Soundfly – 2018
Riccardo Ceres: voce, chitarra, banjo, armonica, bendir, Elektra piano
Fabio Tommasone: Fender Rhodes, organo Hammond
Raffaele Natale: batteria
Vincenzo Lamagna: contrabbasso
Ciro Riccardi: tromba, flicorno
Andrea Russo: fisarmonica
Artan Tauzi: violoncello
Rebecca Dos Santos: percussioni
Spaghetti Southern è in assoluto il disco più completo e rappresentativo di Riccardo Ceres. Epica e poetica costituiscono un unicum nella sua narrazione. Egli rappresenta un sud che non s’arrende e combatte, metafora di una vita che mostra i lati migliori e più genuini. E Ceres è un uomo del sud, un cantore di amori, sogni, uomini e paesaggi, La sua è una penna incisiva, rude, che non concede nulla – «non mi importa chi ha perso» – ma taglia come un bisturi tirando via la pelle alle apparenze del quotidiano. È un cantautore che racconta di sé, ma che fa da tramite alle diverse rappresentazioni della vita. Tempeste e marosi, bonacce e risacche si susseguono come fosse un Gordon Pym incastrato tra presente e ignoto, perché è Tutta colpa del mare se la vita è un Titanic. Affida a un blues sanguinolento le sue speranze da marinaio di ritorno – «Potessi essere un minuto solamente come il mare che risacca e ritorna senza età» – per non perdere lo slancio ad esistere nonostante infidi Coyote tagliati alla T-Bone Burnett si muovano in uno scenario da “Meridiano di sangue”. Altrimenti Vado a Milano, attraversando italiche strade blu a cavallo di un’auto psichedelica perché «prima o poi tutti i terroni vanno a Milano». Ma la condizione lisergica risveglia radici e folclore, Calexico e confini, frontiere meridiane, tutte uguali, fatte di riti, santi e madonne.

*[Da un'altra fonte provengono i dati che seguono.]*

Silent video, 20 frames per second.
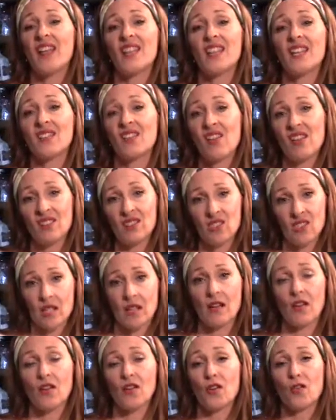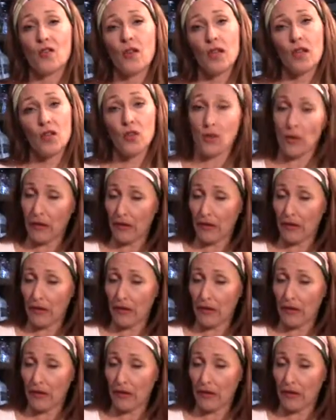that they stick underneath the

Spaghetti Southern: dieci storie originali dal profilo ben definito e musicalmente variegato, dove si va dal blues al jazz, al rock al folk. E all’ascolto sono palesi queste influenze e soprattutto conoscenze. Ceres è nel mezzo tra Buscaglione e Conte – padri putativi, non sappiamo se consci o inconsci – ma c’è anche la scuola genovese, Ciampi, Tenco, Dalla, Tom Waits, tanta letteratura di frontiera e Morricone nei tagli e close up.
«C’è qualcosa di buono nell’aria», un profumo di sud, canzoni, musiche e parole, da annusare e assaporare con gusto e piacere post moderno. Consigliato!